Часть 1
20 марта 2017 г. в 18:26
Она первая рассказывает тебе о Венеции.
Вы сидите в душном офисе, лето в Лондоне непривычно жаркое, утомительное; оно плещется усталостью по венам, когда она рассказывает тебе о Веспер. Веспер и этом-как-его-там, имя ты не запоминаешь. Ты похоронил её в Венеции, ты простился всего парой фраз. Простился ещё тогда, когда она отпустила твои руки и вцепилась изо всех сил в прутья кабины лифта. Простился, когда вытягивал её вмиг отяжелевшее тело из-под воды, когда сидел на том, что осталось от здания, и прижимал её к себе ещё теплую.
М не верит, что ты успокоился, М не верит, что ты не пойдешь на похороны, М вообще не верит тебе, и это правильно. Она и рассказывает-то это всё тебе, чтобы проверить, убедиться, подтвердить свои опасения. М считает, что это тебя сломало.
Она вертит в руках стакан с бурбоном и задумывается о чем-то своём. М не нужно быть понимающей или заботливой, М не нужно читать лекции и быть недовольной; ты сам успокоишь своё потрепанное сердце, сам сделаешь себе выговор за недальновидность и невнимательность. Она научила тебя быть агентом, она научила тебя выбирать между разумом и чувствами. И для подобных моментов ей никогда не нужны слова. Всё дело в том, что она знает тебя всего вдоль и поперёк. Она знает твои сильные и слабые стороны. Ты сентиментален и невыносим, и об этом она тоже знает.

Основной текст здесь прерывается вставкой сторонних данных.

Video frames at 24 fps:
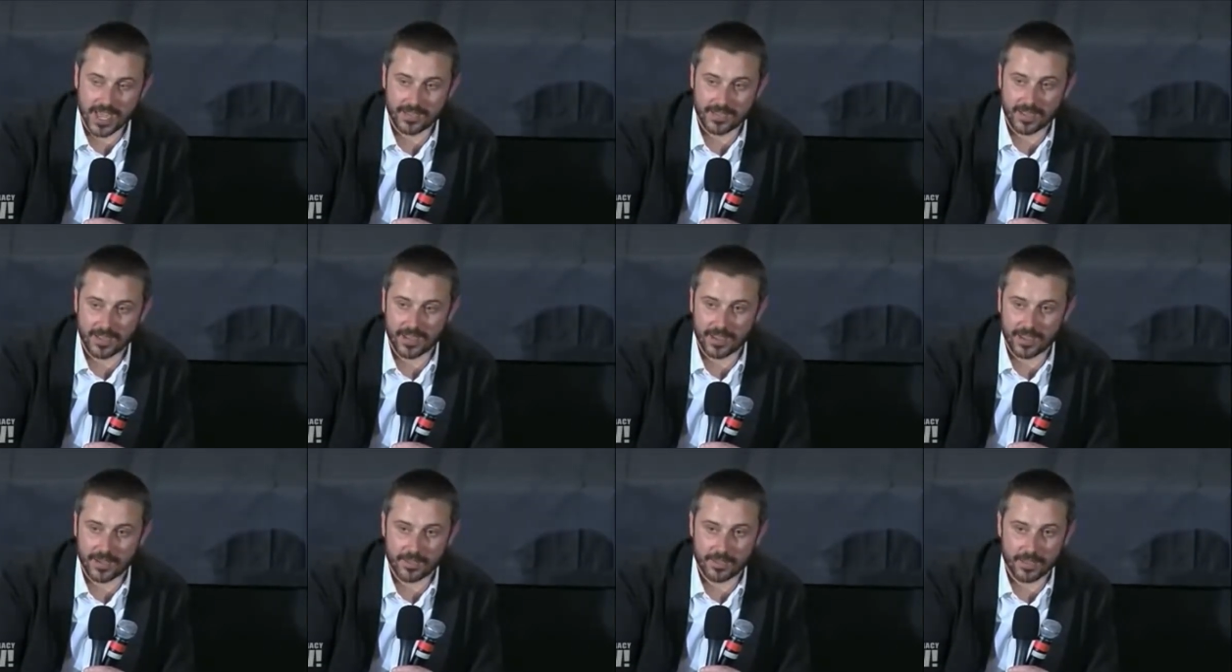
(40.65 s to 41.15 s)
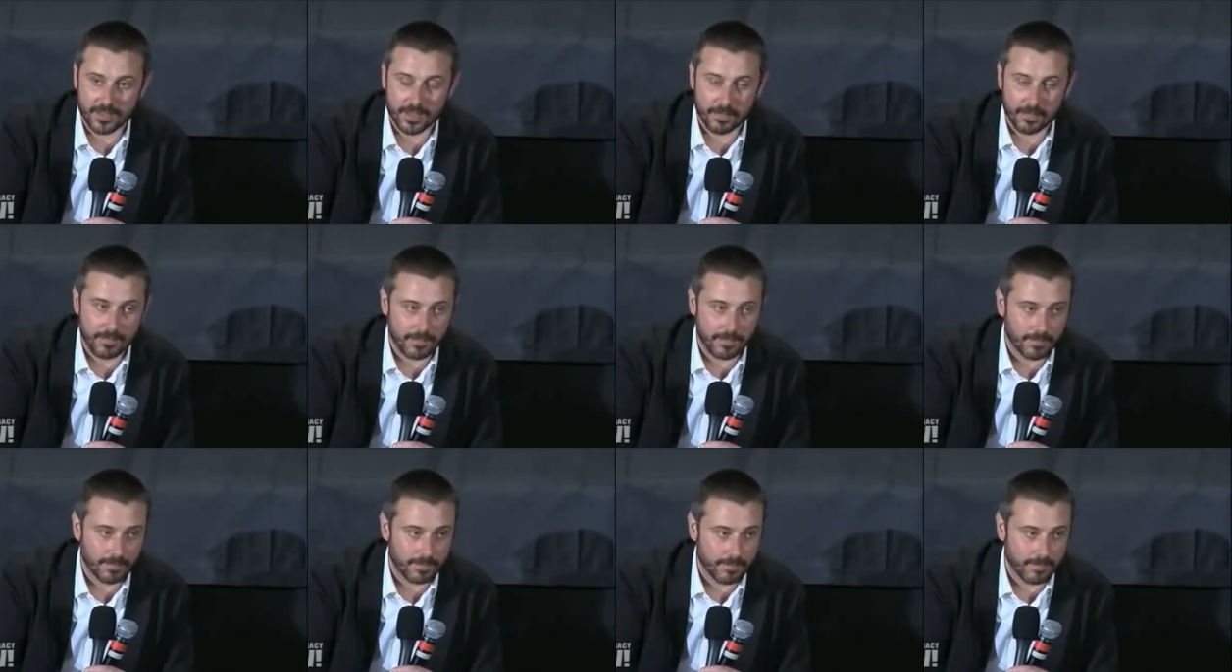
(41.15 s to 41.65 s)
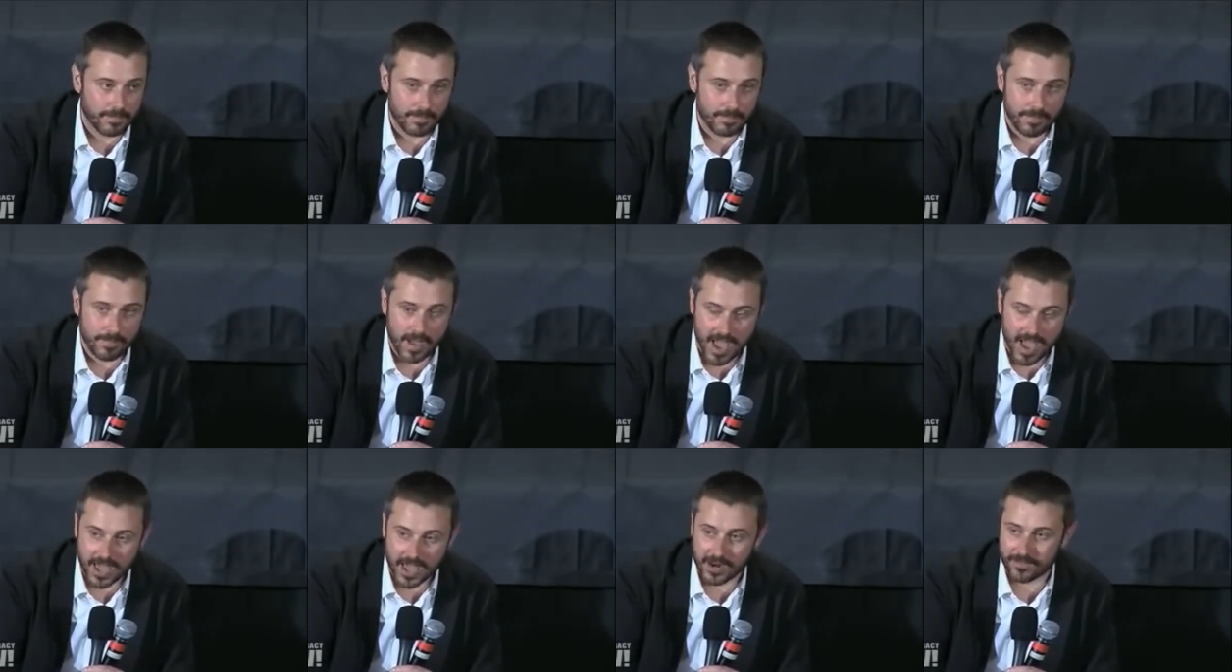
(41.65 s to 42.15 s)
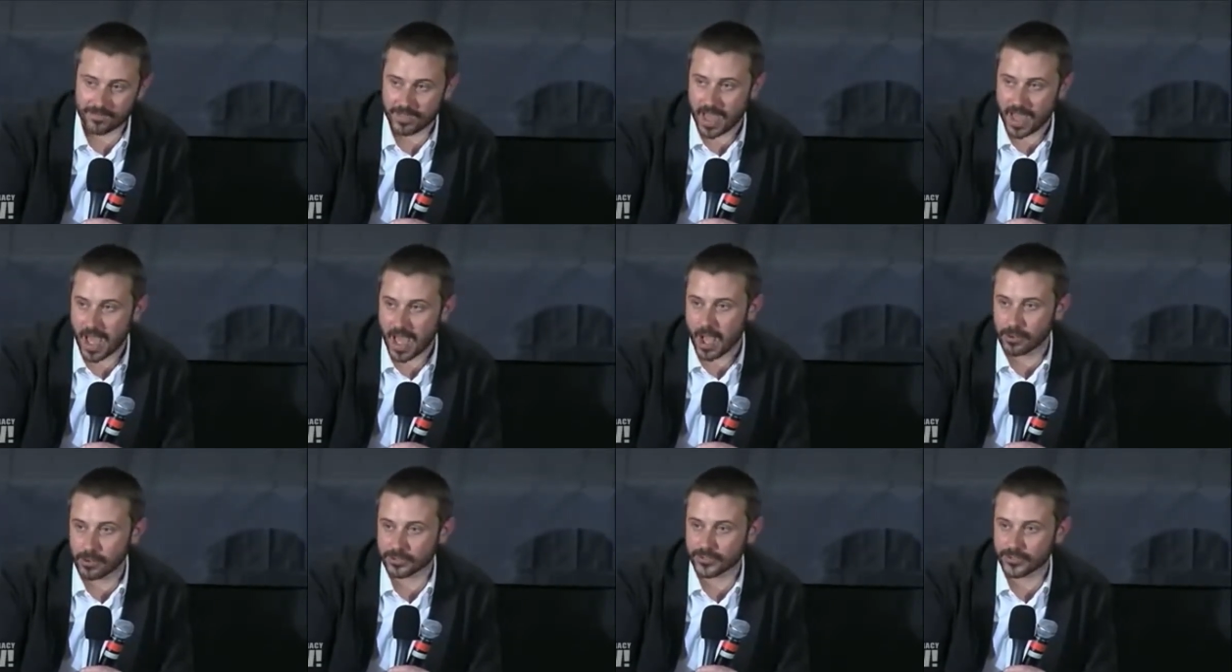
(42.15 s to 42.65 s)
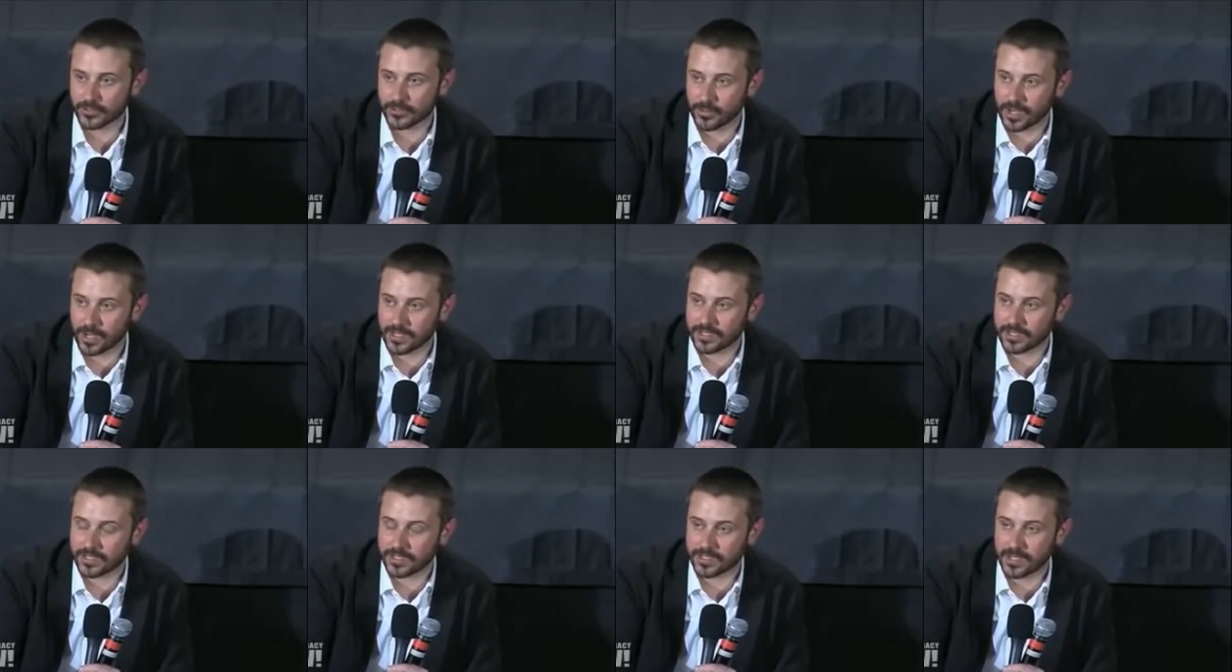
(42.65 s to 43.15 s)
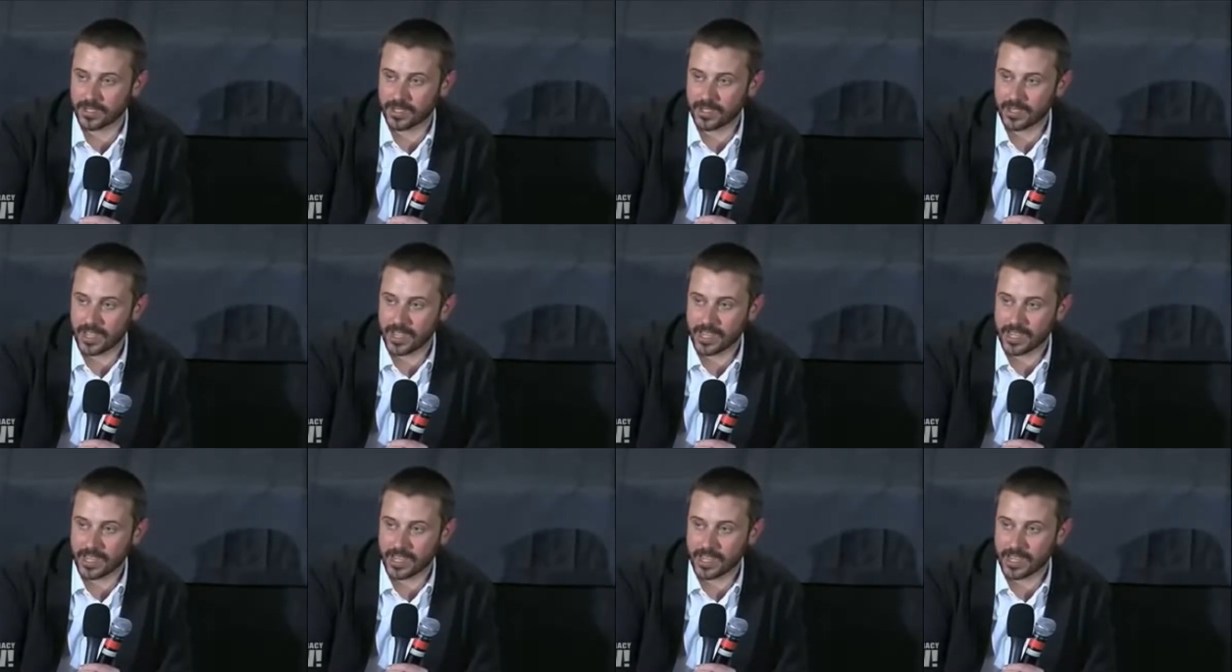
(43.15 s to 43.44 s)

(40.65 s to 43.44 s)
And they, the man of the house was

Всё, на что она способна, всё, чем может тебе сейчас помочь, — это попросить. Она просит тебя не гнаться за прошлым, не пытаться исправить то, что уже невозможно исправить. Смерть не исправить, не отменить, не сдать в отдел Кью, не перепрограммировать. С ней можно смириться и жить дальше, можно забыть о ней — или притвориться, что её нет.

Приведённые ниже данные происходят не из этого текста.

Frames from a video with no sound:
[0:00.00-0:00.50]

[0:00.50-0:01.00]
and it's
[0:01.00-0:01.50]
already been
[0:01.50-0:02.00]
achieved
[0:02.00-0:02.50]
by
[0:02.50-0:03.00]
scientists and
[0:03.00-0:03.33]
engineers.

М знает, что у тебя особые отношения со смертью. При ней ты умираешь так часто, что она не успевает покупать новые бутылки бурбона (в конце концов, она прилежно оплакивает тебя снова и снова, думая, что уж на этот раз всё точно по-настоящему). А ты с завидным постоянством возвращаешься к ней.

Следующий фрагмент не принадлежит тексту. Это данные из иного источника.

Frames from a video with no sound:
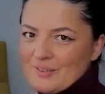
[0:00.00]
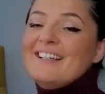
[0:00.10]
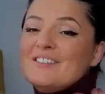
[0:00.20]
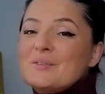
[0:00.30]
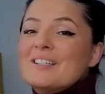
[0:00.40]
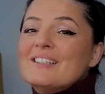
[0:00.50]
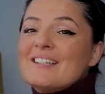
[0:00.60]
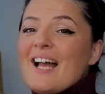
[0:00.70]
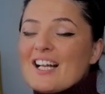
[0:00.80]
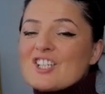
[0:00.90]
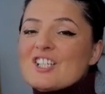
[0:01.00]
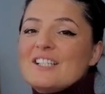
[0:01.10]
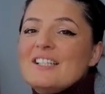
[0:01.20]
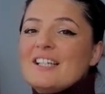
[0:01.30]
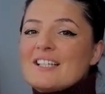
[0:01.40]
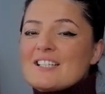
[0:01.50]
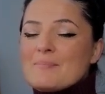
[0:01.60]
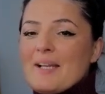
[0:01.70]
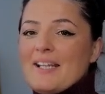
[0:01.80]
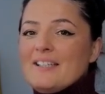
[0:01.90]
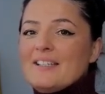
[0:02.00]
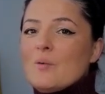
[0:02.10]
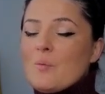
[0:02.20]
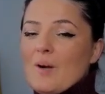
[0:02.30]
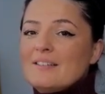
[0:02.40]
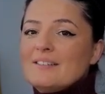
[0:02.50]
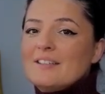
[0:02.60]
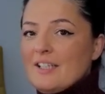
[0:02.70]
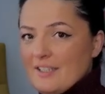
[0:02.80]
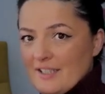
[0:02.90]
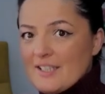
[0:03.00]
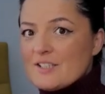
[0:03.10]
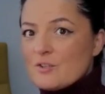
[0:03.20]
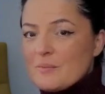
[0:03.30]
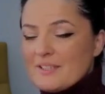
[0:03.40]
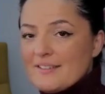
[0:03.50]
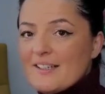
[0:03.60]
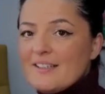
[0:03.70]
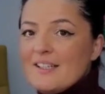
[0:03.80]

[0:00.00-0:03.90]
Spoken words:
It will actually explain what it needs to be done,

М боится, что однажды слишком многое от тебя останется за той тонкой гранью, которая отделяет жизнь от смерти. И это причина её недоверия. Тебя бесконечно проверяют психологи и врачи, она каждый раз хочет знать наверняка, что ты — это ты. Что смерть новой пассии или, что хуже, твоя собственная не сведет на нет все её старания.
М боится своего недоверия так же сильно, как и полной откровенности. Хотя, если бы тебя спросили, чего боится М, ответа пришлось бы ждать бесконечно долго. Но она боится подвести тебя или страну (эти два ориентира в её жизни последние несколько лет числятся в категории особо важных).
Если ей однажды придется выбирать (а ты лучше многих понимаешь, что вероятность этого крайне высока), вы оба уверены, она сделает правильный выбор.
— Стреляйте, же, черт возьми! — яростно кричит она Манипенни.
И, падая в пустоту, ты впервые чувствуешь, что бесконечное недоверие — это чертовски больно.